Everywhere you look, the research tells us that the direct and explicit building of student vocabulary is key to deepening learning.
The How: Keys to Vocabulary Instruction
While leveraging context clues is not a bad strategy in times of need, it doesn’t always (and we’d argue doesn’t often) offer students what they need to decipher precise and nuanced word meanings. Thus, words should be taught explicitly, which happens when teachers provide students with a high-quality definition, share word use in multiple contexts, and offer repeated opportunities for practice.
Let’s take our “acrobat” example through this cycle.
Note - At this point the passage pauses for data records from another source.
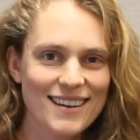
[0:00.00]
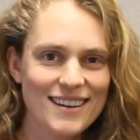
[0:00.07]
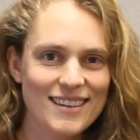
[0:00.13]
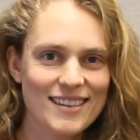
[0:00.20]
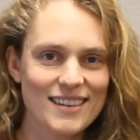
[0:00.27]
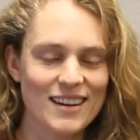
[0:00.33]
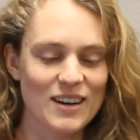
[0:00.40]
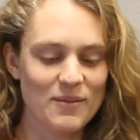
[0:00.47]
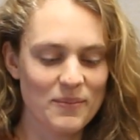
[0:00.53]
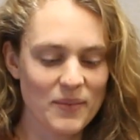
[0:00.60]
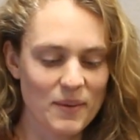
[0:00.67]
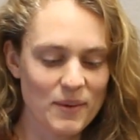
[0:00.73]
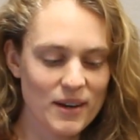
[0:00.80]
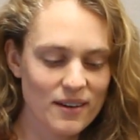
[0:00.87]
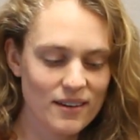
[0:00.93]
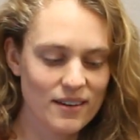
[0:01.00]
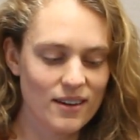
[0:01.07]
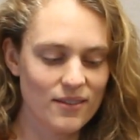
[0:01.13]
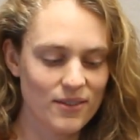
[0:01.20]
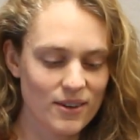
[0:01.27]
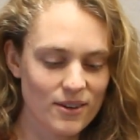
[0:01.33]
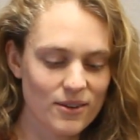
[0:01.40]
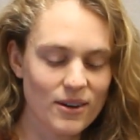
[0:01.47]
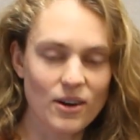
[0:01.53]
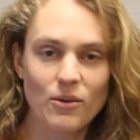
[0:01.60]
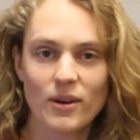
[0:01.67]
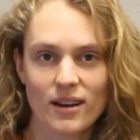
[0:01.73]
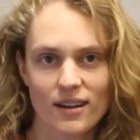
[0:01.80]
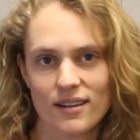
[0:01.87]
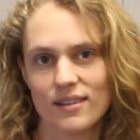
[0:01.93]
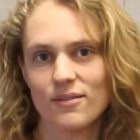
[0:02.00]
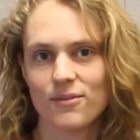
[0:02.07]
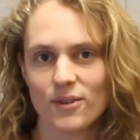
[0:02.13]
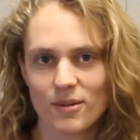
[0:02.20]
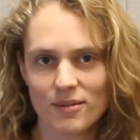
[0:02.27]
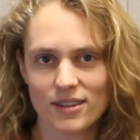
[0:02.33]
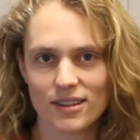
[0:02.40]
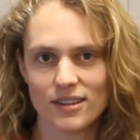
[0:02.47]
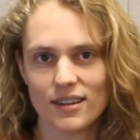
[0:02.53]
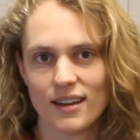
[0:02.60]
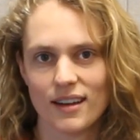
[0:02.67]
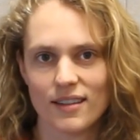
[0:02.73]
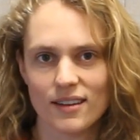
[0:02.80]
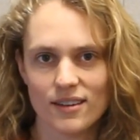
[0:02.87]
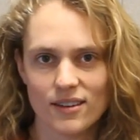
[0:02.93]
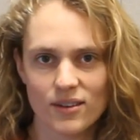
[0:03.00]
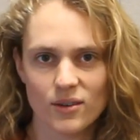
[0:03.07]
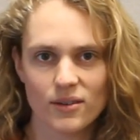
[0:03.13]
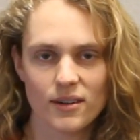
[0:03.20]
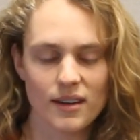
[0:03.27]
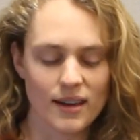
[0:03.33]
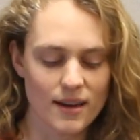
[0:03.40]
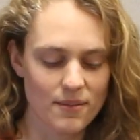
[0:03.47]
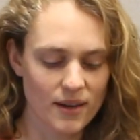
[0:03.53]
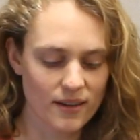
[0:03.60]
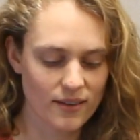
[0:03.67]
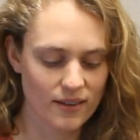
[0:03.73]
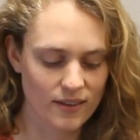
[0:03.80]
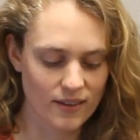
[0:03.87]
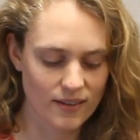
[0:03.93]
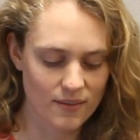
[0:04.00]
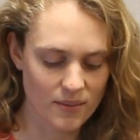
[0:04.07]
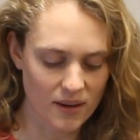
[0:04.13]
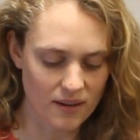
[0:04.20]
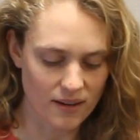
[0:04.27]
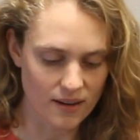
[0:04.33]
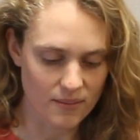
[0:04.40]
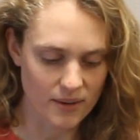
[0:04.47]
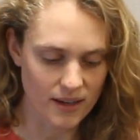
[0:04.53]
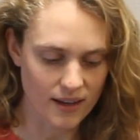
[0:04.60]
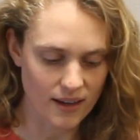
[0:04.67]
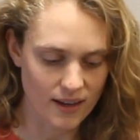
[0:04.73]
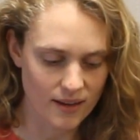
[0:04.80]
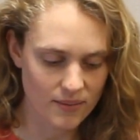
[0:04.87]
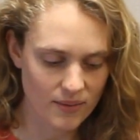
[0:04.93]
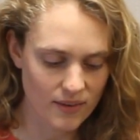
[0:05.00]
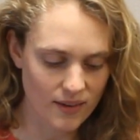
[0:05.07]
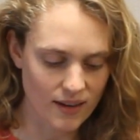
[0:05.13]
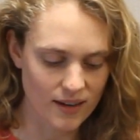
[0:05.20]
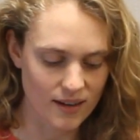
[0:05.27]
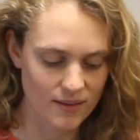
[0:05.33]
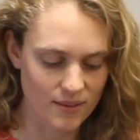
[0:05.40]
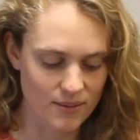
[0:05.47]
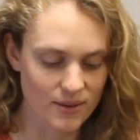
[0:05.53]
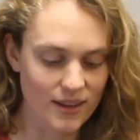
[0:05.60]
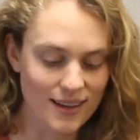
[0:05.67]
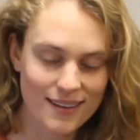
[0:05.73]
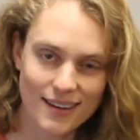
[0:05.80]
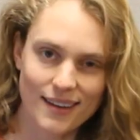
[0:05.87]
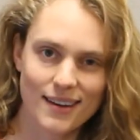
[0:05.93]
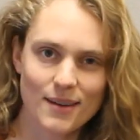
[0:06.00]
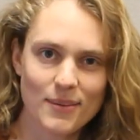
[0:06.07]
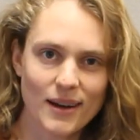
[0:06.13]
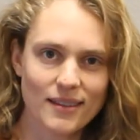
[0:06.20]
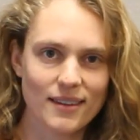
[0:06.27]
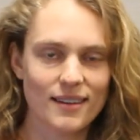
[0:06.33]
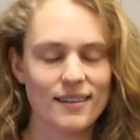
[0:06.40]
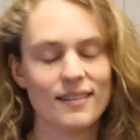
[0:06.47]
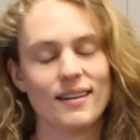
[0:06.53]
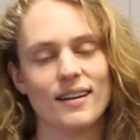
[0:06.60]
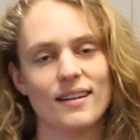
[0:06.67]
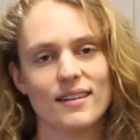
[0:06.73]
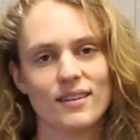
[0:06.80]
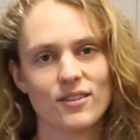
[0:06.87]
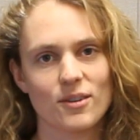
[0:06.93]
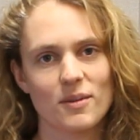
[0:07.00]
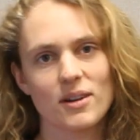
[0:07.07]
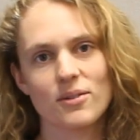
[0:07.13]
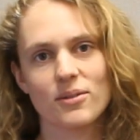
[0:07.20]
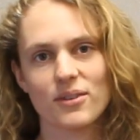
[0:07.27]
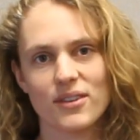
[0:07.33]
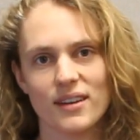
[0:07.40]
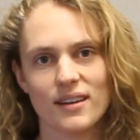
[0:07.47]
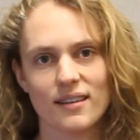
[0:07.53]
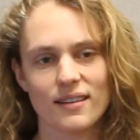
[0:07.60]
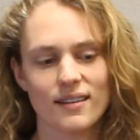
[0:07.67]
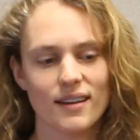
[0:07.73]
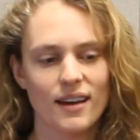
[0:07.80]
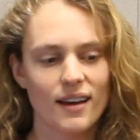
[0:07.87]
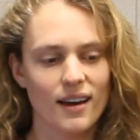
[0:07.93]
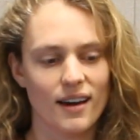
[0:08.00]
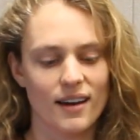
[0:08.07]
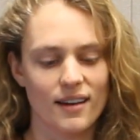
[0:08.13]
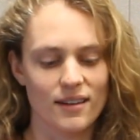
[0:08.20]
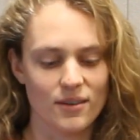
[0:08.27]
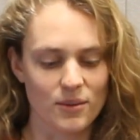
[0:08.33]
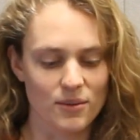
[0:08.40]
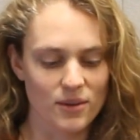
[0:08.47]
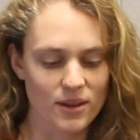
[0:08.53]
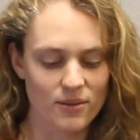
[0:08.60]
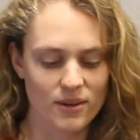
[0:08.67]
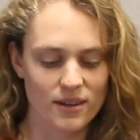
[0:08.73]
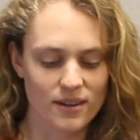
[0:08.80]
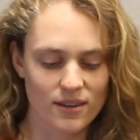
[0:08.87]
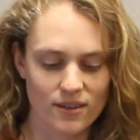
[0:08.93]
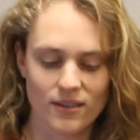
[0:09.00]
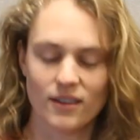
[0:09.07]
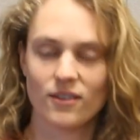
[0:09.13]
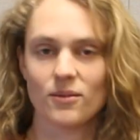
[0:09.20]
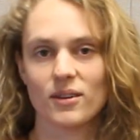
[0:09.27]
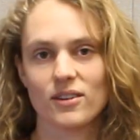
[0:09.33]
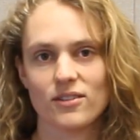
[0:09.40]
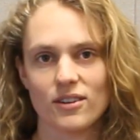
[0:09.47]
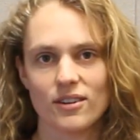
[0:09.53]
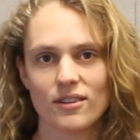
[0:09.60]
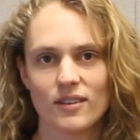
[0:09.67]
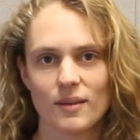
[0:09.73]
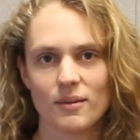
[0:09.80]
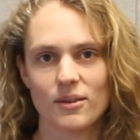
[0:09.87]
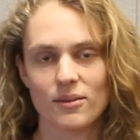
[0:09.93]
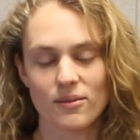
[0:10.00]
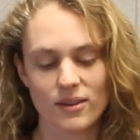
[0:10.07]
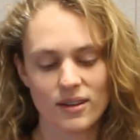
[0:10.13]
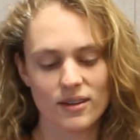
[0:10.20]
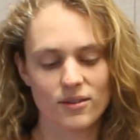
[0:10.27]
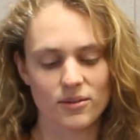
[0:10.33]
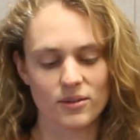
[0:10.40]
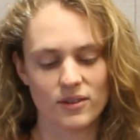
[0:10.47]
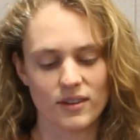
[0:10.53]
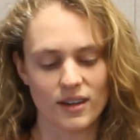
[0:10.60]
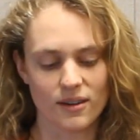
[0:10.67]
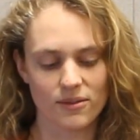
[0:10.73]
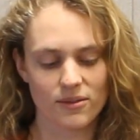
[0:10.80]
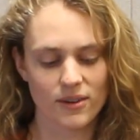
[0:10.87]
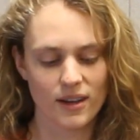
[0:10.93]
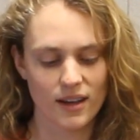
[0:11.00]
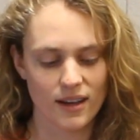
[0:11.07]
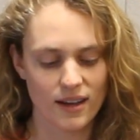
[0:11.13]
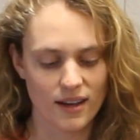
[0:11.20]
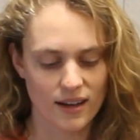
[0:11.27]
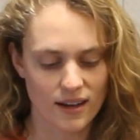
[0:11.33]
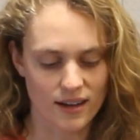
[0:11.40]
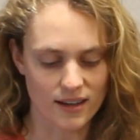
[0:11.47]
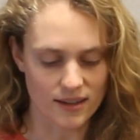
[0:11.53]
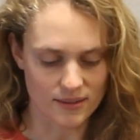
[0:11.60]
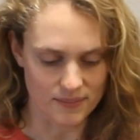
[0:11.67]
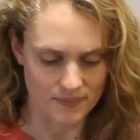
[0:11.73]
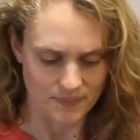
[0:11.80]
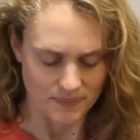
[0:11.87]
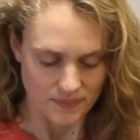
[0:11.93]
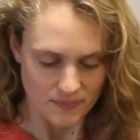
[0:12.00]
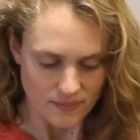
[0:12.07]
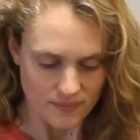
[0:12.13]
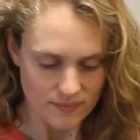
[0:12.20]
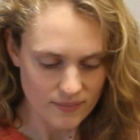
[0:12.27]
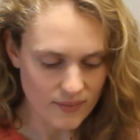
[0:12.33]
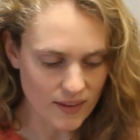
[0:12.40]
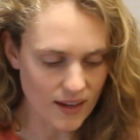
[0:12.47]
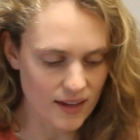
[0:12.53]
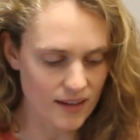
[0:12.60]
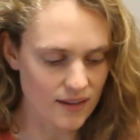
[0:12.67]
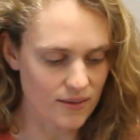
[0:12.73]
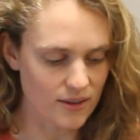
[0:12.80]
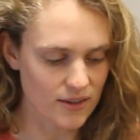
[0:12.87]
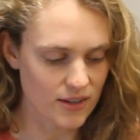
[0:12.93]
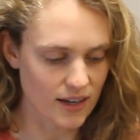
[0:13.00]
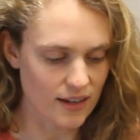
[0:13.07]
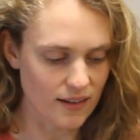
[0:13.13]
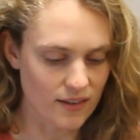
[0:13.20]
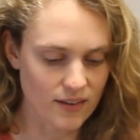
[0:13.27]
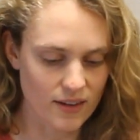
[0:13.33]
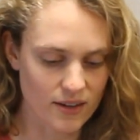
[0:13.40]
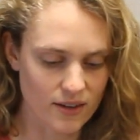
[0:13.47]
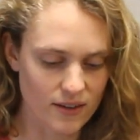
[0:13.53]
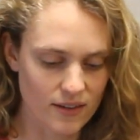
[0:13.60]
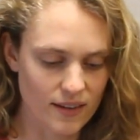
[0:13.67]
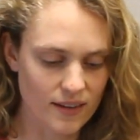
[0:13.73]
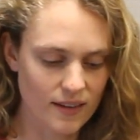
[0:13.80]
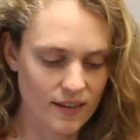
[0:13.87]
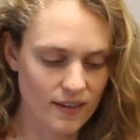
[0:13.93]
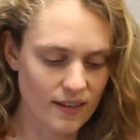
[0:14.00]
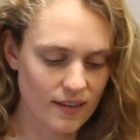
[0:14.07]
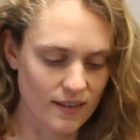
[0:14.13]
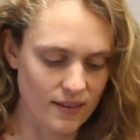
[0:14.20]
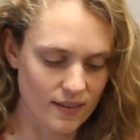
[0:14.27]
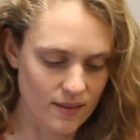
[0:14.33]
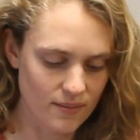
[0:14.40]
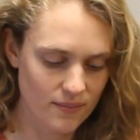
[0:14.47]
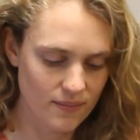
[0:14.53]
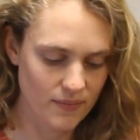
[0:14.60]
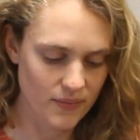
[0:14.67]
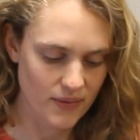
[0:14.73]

guys, I'm here to give you a quick informal look at the new Game Master system by Dogma Games. I'm really excited about this, and it does so many cool things, and we really wanted to do this so we could show you some of the really cool stuff and give you a chance. So this is the system.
Explicit Vocabulary Instruction
When the class encounters an unknown word, the teacher begins by offering a high-quality definition:
- “Class, we just saw a word that’s likely new to most of us: acrobat. Say ‘acrobat.’ [students repeat] An acrobat is ‘someone who performs difficult physical feats, often as entertainment.’” [teacher jots this down as students copy]
Then begins the series of word use in context – perhaps something like:
- “Why would it take an acrobat to weave the word ‘terrific’ into Charlotte’s web, especially as the goose spelled it? Turn and talk!”
- “Raise your hand if you’ve seen an acrobat in action. Who can describe what they saw?” [teacher calls two students]
- “Think back to the short story we read last week. In what moment would Bradley have had to move acrobatically? Jot it down in the margin of your paper….and now, turn and discuss!” [teacher monitors the stop and jots and turn and talks before calling on one to two students]
Most days, teaching one to two words this way makes sense, spending no more than 3-5 minutes on each. However, we should occasionally pre-teach a small set of words that students will need for success in an upcoming reading, lesson, or unit, following the same sequence of high-quality definitions, multiple contexts, and repeated practice. See below for an example of this from our friends at Teach Like a Champion:


Following their explicit instruction, vocabulary words should be spiraled in the short term: on a homework assignment, in a Do Now activity, or by connecting to a new vocabulary word being explicitly taught in a future lesson. Periodic retrieval practice, such as low or medium-stakes quizzes, that are short, predictable, and regularly executed, also prevents forgetting. All in, Beck and McKeown’s research in Bringing Words to Life suggests that students need ten touches with a new word in various contexts to begin to use the word effectively.
So try it out in your classrooms and with the teachers you coach! By flipping the script and treating vocabulary instruction not as a skill but as knowledge, you’ll build your students’ cognitive capacity not just today, but over the long term.